GOLDBERG - Com relação ao
DSM, há uma tendência de incluir no manual aquilo que se
chama de depressão subclínica,
abaixo do limiar [para ser considerada transtorno]. Eu me
oponho a isso rigorosamente
porque não gosto de medicalizar estados de tristeza moderada pelos quais todos passamos.
Os pacientes querem saber
se existe uma intervenção que
vai ajudá-los. Não existe evidência de que, em se tratando
da depressão subclínica, eles
serão ajudados com uma droga.
FOLHA - Outro ponto do DSM sobre o qual há controvérsia é o TDAH
(Transtorno do Deficit de Atenção e
Hiperatividade). Alguns psicólogos
dizem que crianças desatentas, porém normais, têm sido diagnosticadas e tratadas com ritalina.
GOLDBERG - É um risco opinar
sobre algo que ocorre em outros países [como os EUA], mas
minha impressão é que há diagnóstico em excesso. Mas o que
me preocupa mais são as drogas letalmente ativas que estão
sendo usadas para tratar crianças hiperativas. Fico alarmado
quando crianças as tomam.
FOLHA - Isso não seria problema se
a ritalina não fosse tão usada?
GOLDBERG - A ritalina é muito
eficiente para hiperatividade,
não é o caso de bani-la. Muitos
professores primários se recusam a ter algumas crianças em
suas salas a menos que elas tomem ritalina. Do ponto de vista
do ensino, ela é defensável.
FOLHA - Quanto ao excesso de
diagnósticos, se a culpa não é do
DSM, são os psiquiatras americanos
que estão exagerando?
GOLDBERG - Há pessoas que não
são americanas e se interessam
em transtornos subclínicos.
Elas querem identificá-los e
atribuir-lhes códigos numéricos com aparência científica.

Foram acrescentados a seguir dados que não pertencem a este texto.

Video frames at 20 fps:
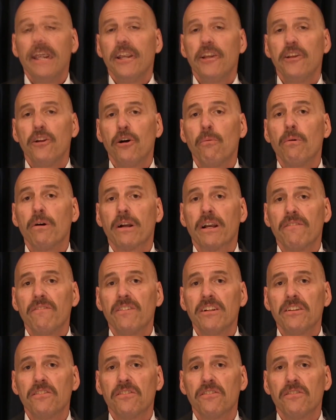You know what
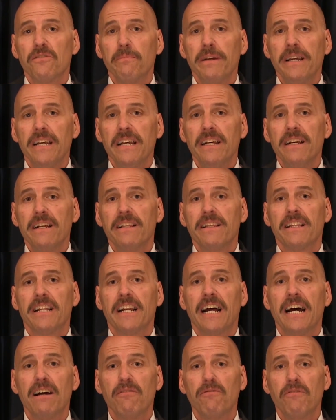convinces me that
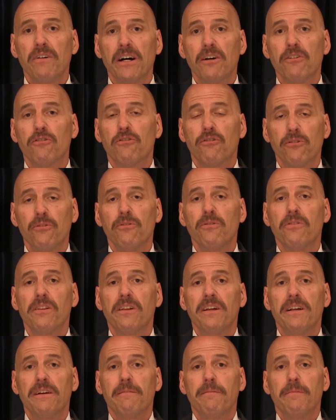I have found truth?
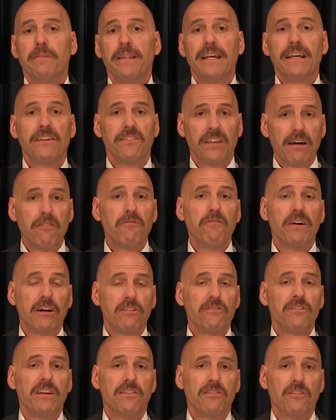Is I have
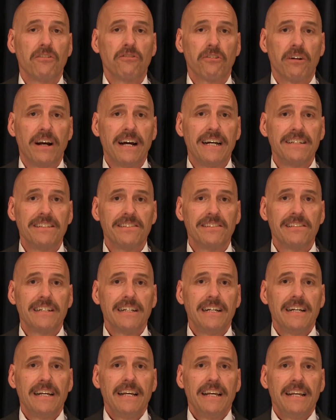found Jesus Christ.
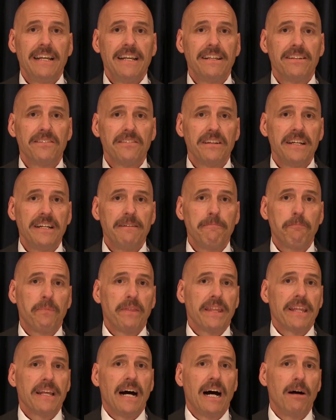You see,
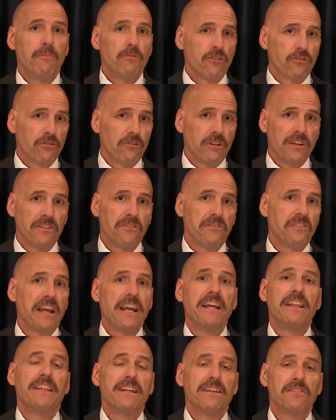I'm just going to
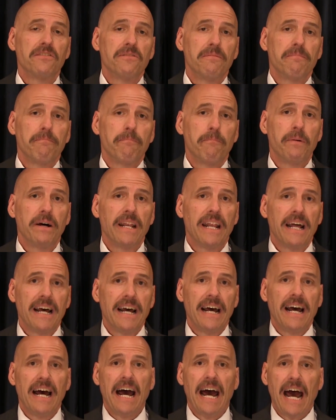say this,
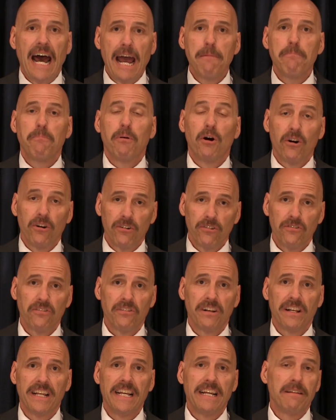but I
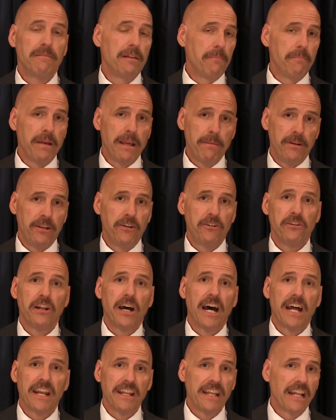personally, and maybe you're
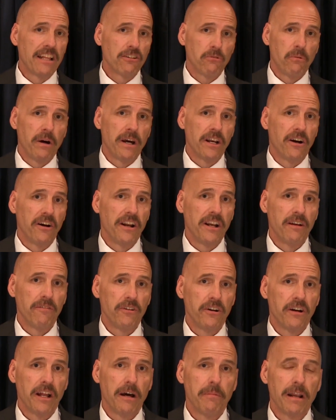not, and that's quite all right if
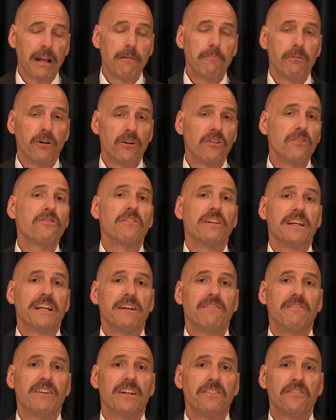you're not, but I'm personally
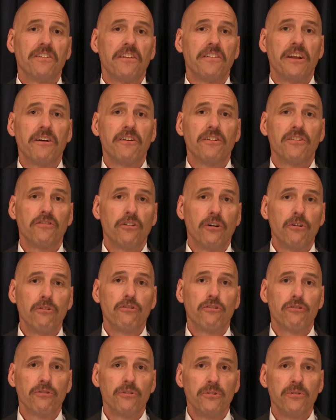convinced that there is no
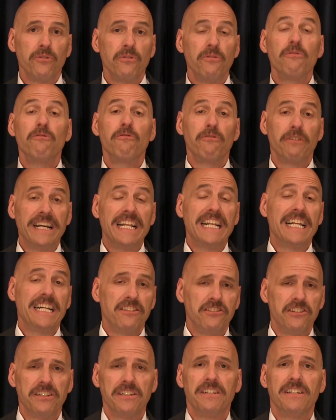true
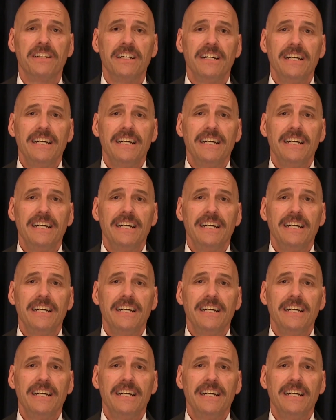religion.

Você tem de limitar o que define como doença mental, e o
melhor meio de fazer isso é rotular apenas coisas para as
quais haja evidência de que tratamentos ativos sejam melhores do que placebos. As evidências são pobres de que a depressão subclínica, por exemplo, é
afetada pelo tratamento.
Se perguntar a adolescentes
sobre seus hábitos alimentares,
aqueles que poderiam ser chamados de transtornos alimentares subclínicos são muito
mais comuns do que a bulimia e
a anorexia nervosa completas.
Muitos estão sendo diagnosticados com "transtornos alimentares não classificados". Se
você quer impedir esses transtornos de se desenvolverem, é
preciso reconhecer que eles
existem em um grau subclínico,
sem necessariamente chamá-los de doenças. O que importa é
que a criança e a família recebam bons conselhos. Há áreas
em que olhar para os transtornos subclínicos é útil, do ponto
de vista preventivo.
FOLHA - Os manuais ainda incluem
transtornos de conduta sexual?
GOLDBERG - Sim. É útil ter nomes para transtornos para os
quais existe um bom tratamento. Um dos aspectos positivos
sobre problemas sexuais é que
geralmente eles são tratáveis.
FOLHA - Os psiquiatras têm mostrado vontade de mudar a CID?
GOLDBERG - Nem todo mundo
agirá em favor de uma nova
classificação, mas é interessante ver como as classificações
mexem com a visão dos médicos. Eles veem o mundo por categorias descritas nas grandes
classificações, e acho que simplificá-las seria importante para eles e para a humanidade.